§ Your instructions
Could you transcribe exactly the lines from the one containing "(1.20 s to 1.60 s)" through the last line of the records below, leaving out the pictures?

======== Entries provided

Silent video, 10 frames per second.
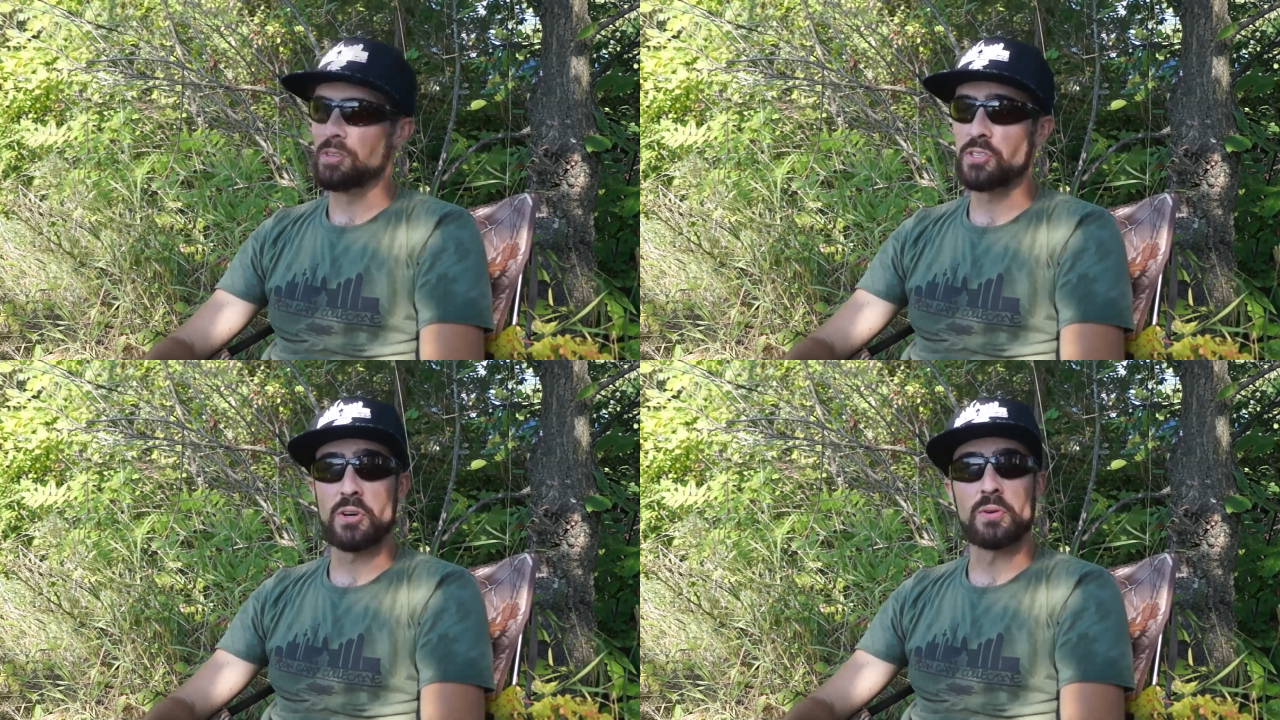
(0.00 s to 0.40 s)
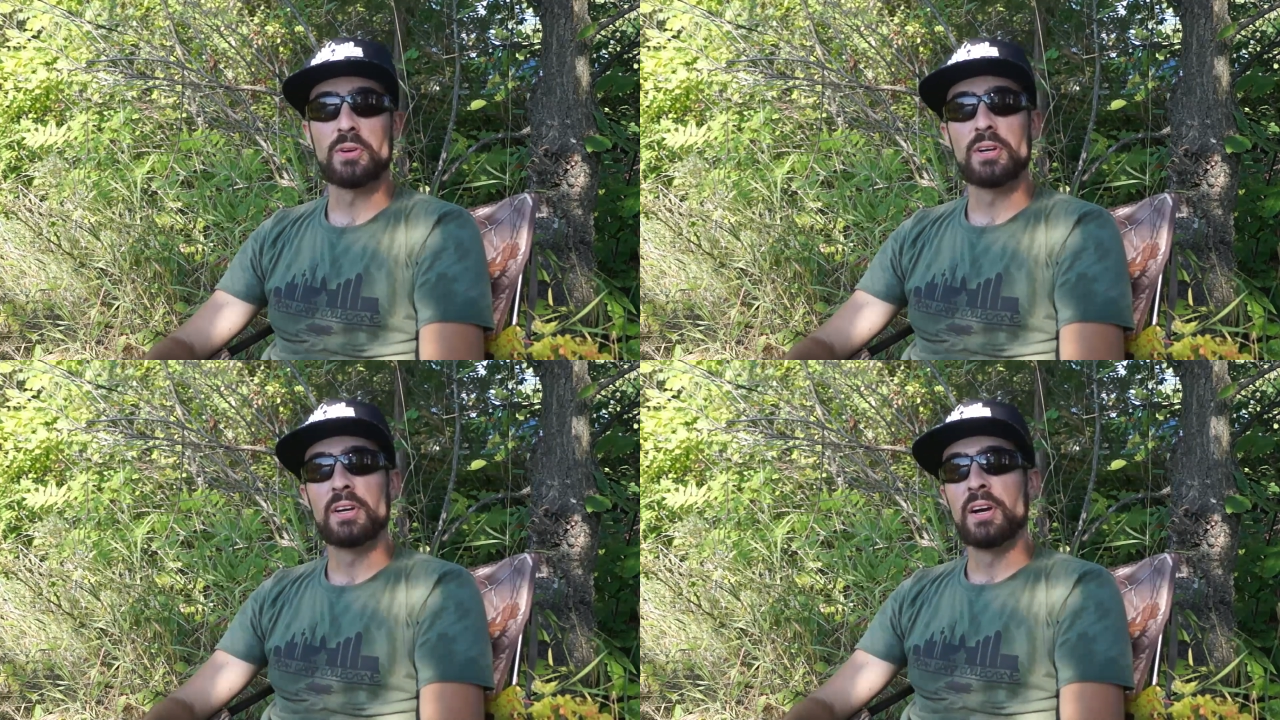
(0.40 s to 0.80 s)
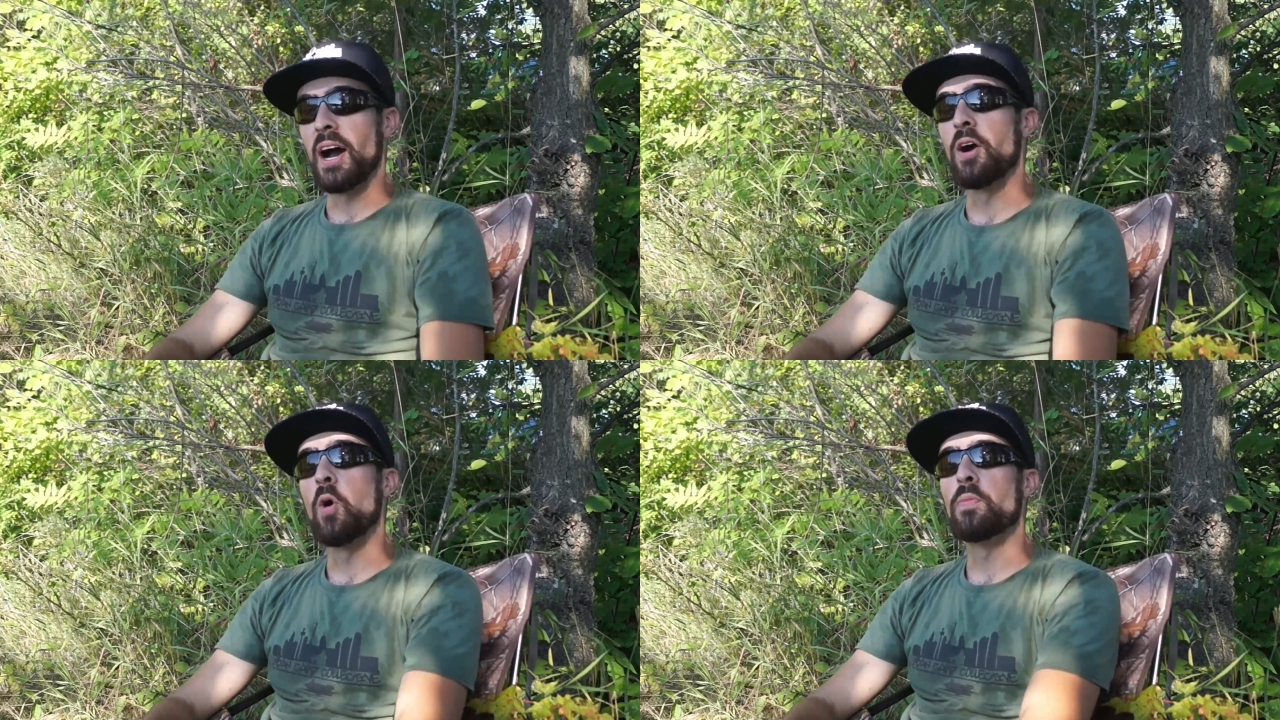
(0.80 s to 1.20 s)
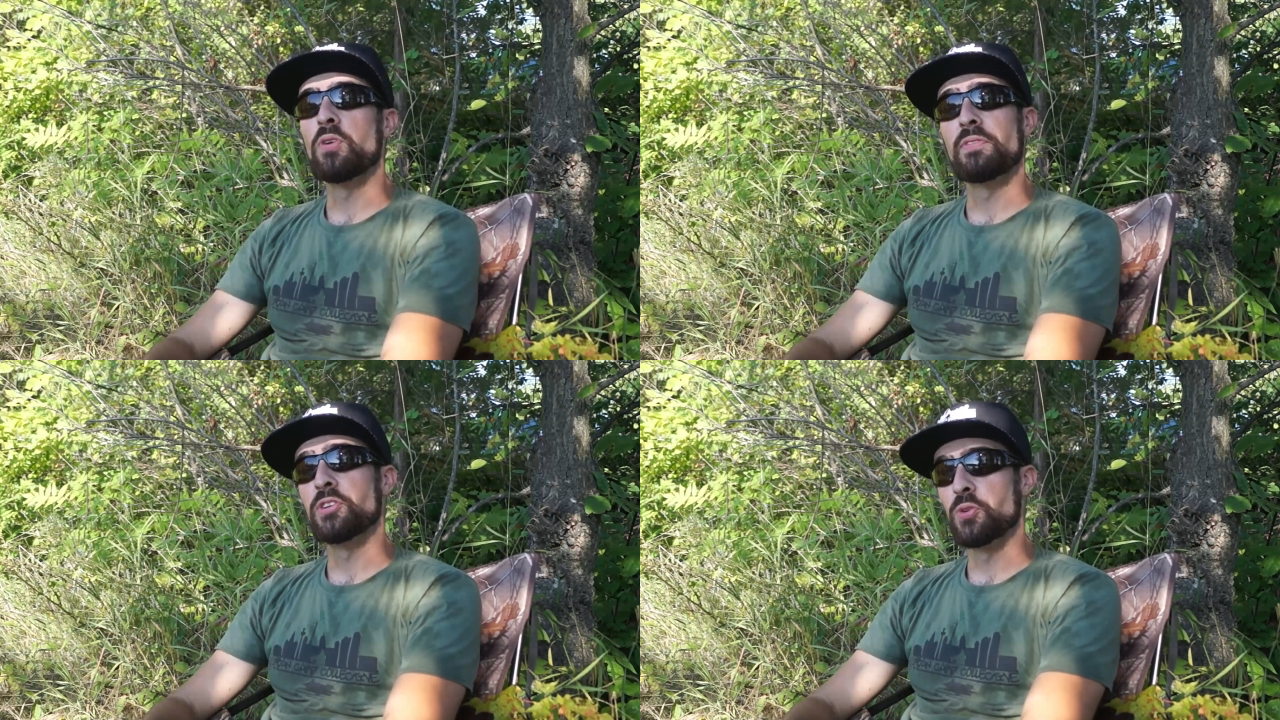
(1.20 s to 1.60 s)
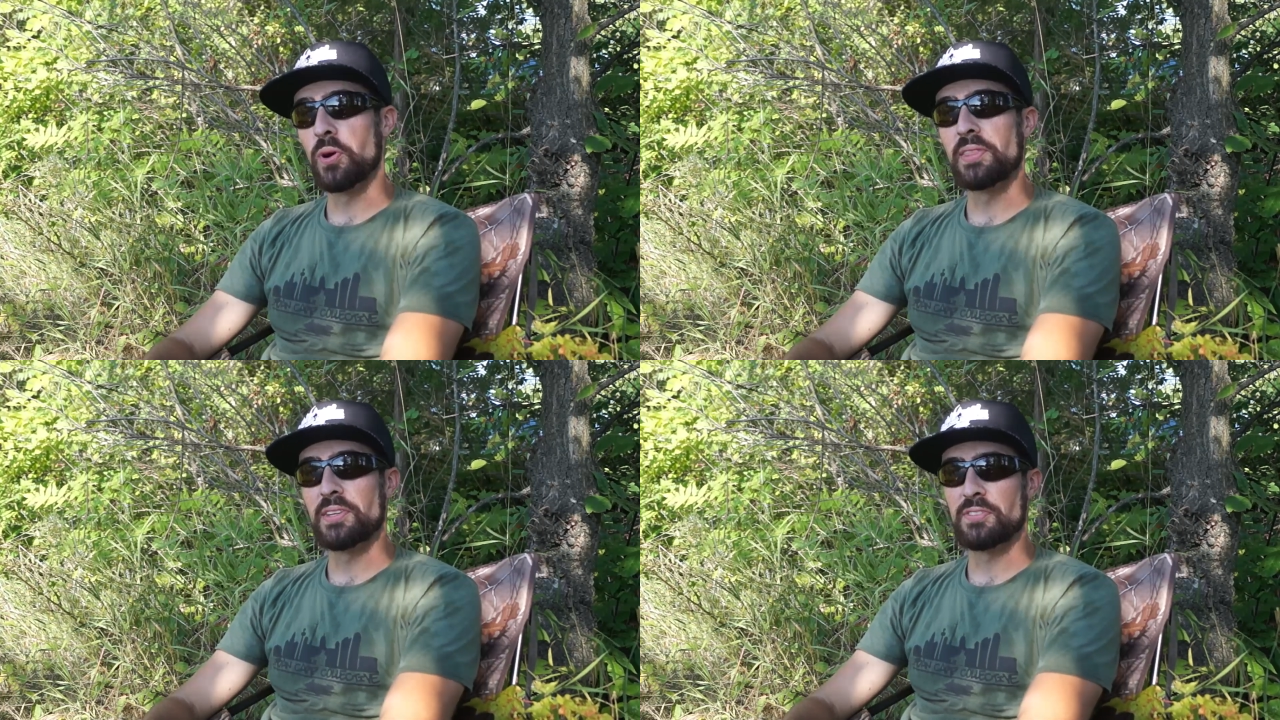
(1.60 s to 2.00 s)
So I hope you have
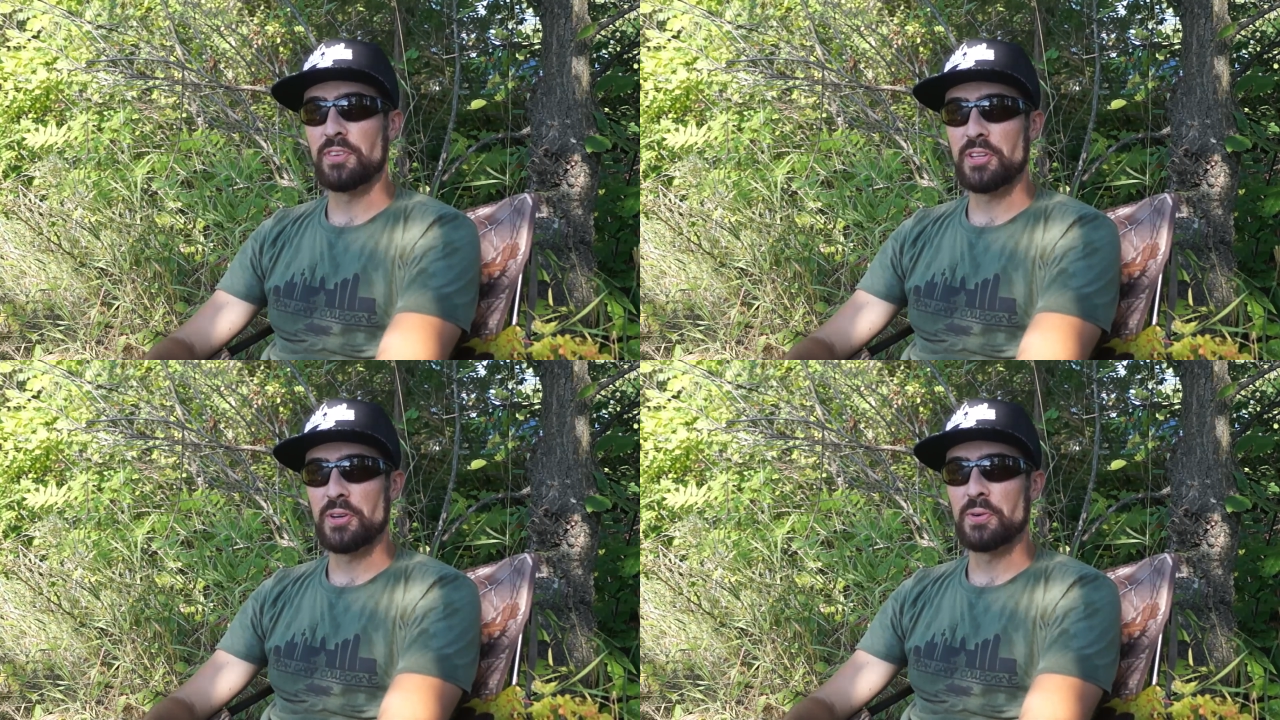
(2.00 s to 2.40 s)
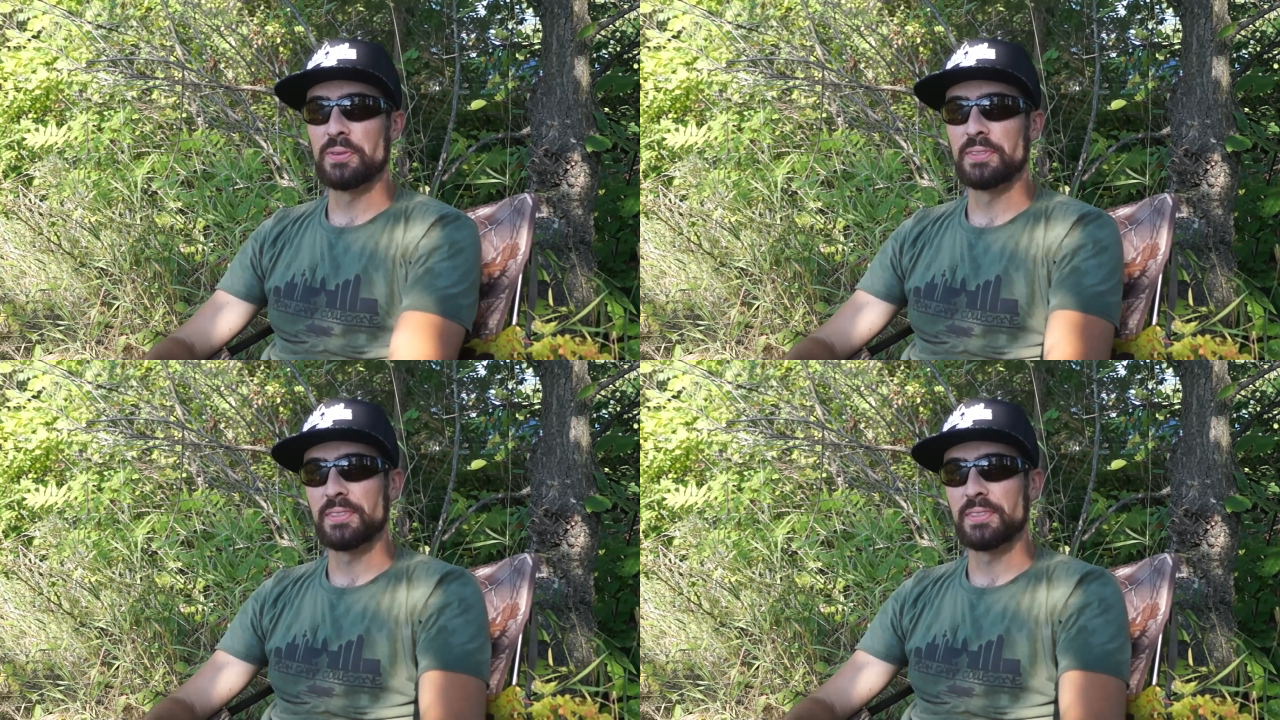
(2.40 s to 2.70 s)
enjoyed this video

================

§ Result below
(1.20 s to 1.60 s)
(1.60 s to 2.00 s)
So I hope you have
(2.00 s to 2.40 s)
(2.40 s to 2.70 s)
enjoyed this video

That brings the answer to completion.